• **Directions for this task**
Your answer must be an exact copy of the lines from the one holding "[0:00.60-0:00.80]" through the last line of the entries below, with nothing added.

(Beginning of Material provided)

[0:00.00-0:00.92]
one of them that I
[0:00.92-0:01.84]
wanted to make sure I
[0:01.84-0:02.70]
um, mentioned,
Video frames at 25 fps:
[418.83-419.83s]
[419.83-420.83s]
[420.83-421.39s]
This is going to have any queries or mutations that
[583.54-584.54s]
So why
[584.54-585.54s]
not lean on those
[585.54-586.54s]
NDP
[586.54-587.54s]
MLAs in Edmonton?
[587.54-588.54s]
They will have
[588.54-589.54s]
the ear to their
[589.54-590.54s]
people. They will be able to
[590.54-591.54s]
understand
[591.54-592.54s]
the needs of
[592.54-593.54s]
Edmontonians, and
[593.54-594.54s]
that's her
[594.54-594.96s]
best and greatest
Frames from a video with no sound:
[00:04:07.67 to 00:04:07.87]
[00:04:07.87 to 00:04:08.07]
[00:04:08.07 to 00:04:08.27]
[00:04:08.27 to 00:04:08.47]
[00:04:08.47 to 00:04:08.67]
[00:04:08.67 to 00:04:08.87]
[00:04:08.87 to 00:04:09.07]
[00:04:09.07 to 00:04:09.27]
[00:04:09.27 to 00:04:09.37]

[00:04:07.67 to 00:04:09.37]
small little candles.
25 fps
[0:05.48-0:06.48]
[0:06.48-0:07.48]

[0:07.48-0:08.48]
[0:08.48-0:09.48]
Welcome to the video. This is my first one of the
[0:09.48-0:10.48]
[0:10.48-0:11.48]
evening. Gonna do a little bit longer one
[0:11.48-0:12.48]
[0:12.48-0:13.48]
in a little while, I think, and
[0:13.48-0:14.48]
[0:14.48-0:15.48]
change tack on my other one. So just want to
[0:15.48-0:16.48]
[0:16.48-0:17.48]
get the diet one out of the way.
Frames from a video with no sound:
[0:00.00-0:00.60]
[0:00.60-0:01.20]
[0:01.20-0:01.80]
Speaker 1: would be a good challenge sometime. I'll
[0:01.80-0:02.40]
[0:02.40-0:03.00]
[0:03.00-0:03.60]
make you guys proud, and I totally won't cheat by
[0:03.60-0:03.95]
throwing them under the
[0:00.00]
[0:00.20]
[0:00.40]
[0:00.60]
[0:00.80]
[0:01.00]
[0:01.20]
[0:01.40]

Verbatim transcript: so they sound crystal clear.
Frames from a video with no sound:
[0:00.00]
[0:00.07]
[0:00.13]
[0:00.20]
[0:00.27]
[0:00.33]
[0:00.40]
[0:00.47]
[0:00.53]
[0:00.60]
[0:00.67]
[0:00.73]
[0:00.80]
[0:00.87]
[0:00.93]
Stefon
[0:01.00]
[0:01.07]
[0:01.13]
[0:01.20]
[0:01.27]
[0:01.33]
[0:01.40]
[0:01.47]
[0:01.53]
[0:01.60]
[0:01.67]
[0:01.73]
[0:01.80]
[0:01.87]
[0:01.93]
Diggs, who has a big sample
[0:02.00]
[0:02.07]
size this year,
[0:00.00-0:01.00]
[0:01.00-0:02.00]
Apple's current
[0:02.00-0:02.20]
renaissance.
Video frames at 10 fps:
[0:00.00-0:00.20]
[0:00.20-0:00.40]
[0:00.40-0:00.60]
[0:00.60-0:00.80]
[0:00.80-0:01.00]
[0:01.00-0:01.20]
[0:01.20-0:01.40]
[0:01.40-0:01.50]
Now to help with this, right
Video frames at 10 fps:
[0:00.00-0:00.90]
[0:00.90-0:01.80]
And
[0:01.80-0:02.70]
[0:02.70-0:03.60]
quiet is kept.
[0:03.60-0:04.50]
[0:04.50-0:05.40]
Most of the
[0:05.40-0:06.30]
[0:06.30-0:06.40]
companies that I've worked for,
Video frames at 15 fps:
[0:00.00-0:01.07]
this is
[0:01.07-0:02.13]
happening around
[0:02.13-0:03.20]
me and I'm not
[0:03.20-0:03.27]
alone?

(End of Material provided)

• **Response box**
[0:00.60-0:00.80]
[0:00.80-0:01.00]
[0:01.00-0:01.20]
[0:01.20-0:01.40]
[0:01.40-0:01.50]
Now to help with this, right
Video frames at 10 fps:
[0:00.00-0:00.90]
[0:00.90-0:01.80]
And
[0:01.80-0:02.70]
[0:02.70-0:03.60]
quiet is kept.
[0:03.60-0:04.50]
[0:04.50-0:05.40]
Most of the
[0:05.40-0:06.30]
[0:06.30-0:06.40]
companies that I've worked for,
Video frames at 15 fps:
[0:00.00-0:01.07]
this is
[0:01.07-0:02.13]
happening around
[0:02.13-0:03.20]
me and I'm not
[0:03.20-0:03.27]
alone?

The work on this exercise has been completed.